Thread (31 messages) 31 messages, 6 authors, 2020-12-01

Re: “root account locked” after removing one RAID1 hard disc

From: antlists <hidden>
Date: 2020-11-30 09:27:58

On 30/11/2020 08:44, c.buhtz@posteo.jp wrote:
X-Post: https://serverfault.com/q/1044339/374973

I tried this out in a VirtualMachine to hope I can learn something.

**Problem**

The RAID1 does not containt any systmem relevant data - the OS is on 
another drive. My Debian 10 does not boot anymore and tells me that I am 
in emergency mode and "Cannot open access to console, the root account 
is locked.". I removed one of the two RAID1 devices before.
I don't think this is specific to raid ...
And systemd tells me while booting "A start job is running for /dev/md127".

**Details***

The virtual machine contains three hard disks. /dev/sda1 use the full 
size of the disc and containts the Debian 10. /dev/sdb and /dev/sdc (as 
discs without partitions) are configured as RAID1 /dev/md127 and 
formated with ext4 and mounted to /Daten. I can read and write without 
any problems to the RAID.

I regualr shutdown and then removed /dev/sdc. After that the system does 
not boot anymore and shows me the error about the locked root account.

**Question 1**

Why is the system so sensible about one RAID device that does not 
contain essential data for the boot process. I would I understand if 
there is a error messages somewhere. But blocking the whole boot process 
is to much in my understanding.
It's not. It's sensitive to the fact that ANY disk is missing.
**Question 2**

I read that a single RAID1 device (the second is missing) can be 
accessed without any problems. How can I do that?
When a component of a raid disappears without warning, the raid will 
refuse to assemble properly on next boot. You need to get at a command 
line and force-assemble it.
**More details**

Here is the output of my fdisk -l.

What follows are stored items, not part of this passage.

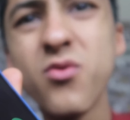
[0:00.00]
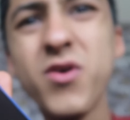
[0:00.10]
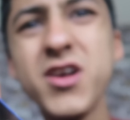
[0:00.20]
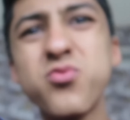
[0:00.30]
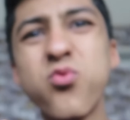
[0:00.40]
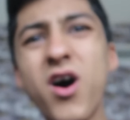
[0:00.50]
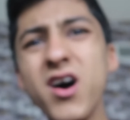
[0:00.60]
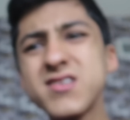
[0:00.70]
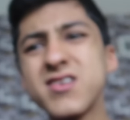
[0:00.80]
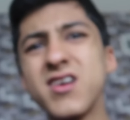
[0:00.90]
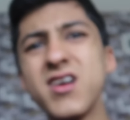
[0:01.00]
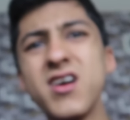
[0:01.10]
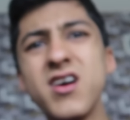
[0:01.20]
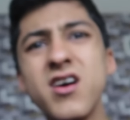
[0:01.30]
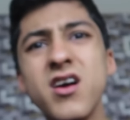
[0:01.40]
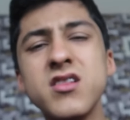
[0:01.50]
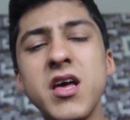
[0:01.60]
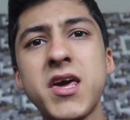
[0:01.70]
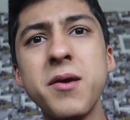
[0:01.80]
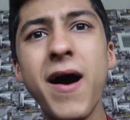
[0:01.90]
Wait, what?
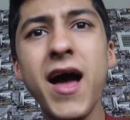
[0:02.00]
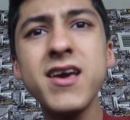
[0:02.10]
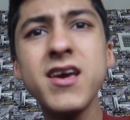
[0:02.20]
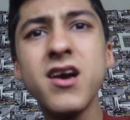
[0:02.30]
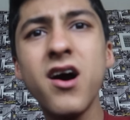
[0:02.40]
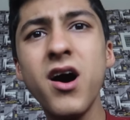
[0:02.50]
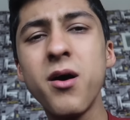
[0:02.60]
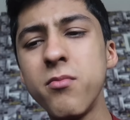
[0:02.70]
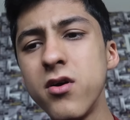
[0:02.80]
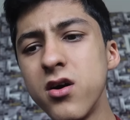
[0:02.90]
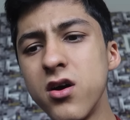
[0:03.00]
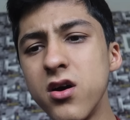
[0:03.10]
They keep hanging up.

Interesting here is that /dv/md127 is 
shown but without its filesysxtem.
quoted
Disk /dev/sda: 128 GiB, 137438953472 bytes, 268435456 sectors
Disk model: VBOX HARDDISK
Disklabel type: dos
Disk identifier: 0xe3add51d

Device     Boot Start       End   Sectors  Size Id Type
/dev/sda1  *     2048 266338303 266336256  127G 83 Linux


Disk /dev/sdb: 8 GiB, 8589934592 bytes, 16777216 sectors
Disk model: VBOX HARDDISK

Disk /dev/sdc: 8 GiB, 8589934592 bytes, 16777216 sectors
Disk model: VBOX HARDDISK

Disk /dev/md127: 8 GiB, 8580497408 bytes, 16758784 sectors
Units: sectors of 1 * 512 = 512 bytes
Sector size (logical/physical): 512 bytes / 512 bytes
I/O size (minimum/optimal): 512 bytes / 512 bytes
Here is mount output:
quoted
sysfs on /sys type sysfs (rw,nosuid,nodev,noexec,relatime)
/dev/sda1 on / type ext4 (rw,relatime,errors=remount-ro)
/dev/md127 on /Daten type ext4 (rw,relatime)
And here is at least part of your problem. If the mount fails, systemd 
will halt and chuck you into a recovery console. I had exactly the same 
problem with an NTFS partition on a dual-boot system.
This is /etc/fstab:
quoted
# <file system> <mount point>   <type>  <options>       <dump>  <pass>
# / was on /dev/sda1 during installation
UUID=65ec95df-f83f-454e-b7bd-7008d8055d23 /               ext4 
errors=remount-ro 0       1

/dev/md127  /Daten      ext4    defaults    0   0
Is root's home on /Daten? It shouldn't be.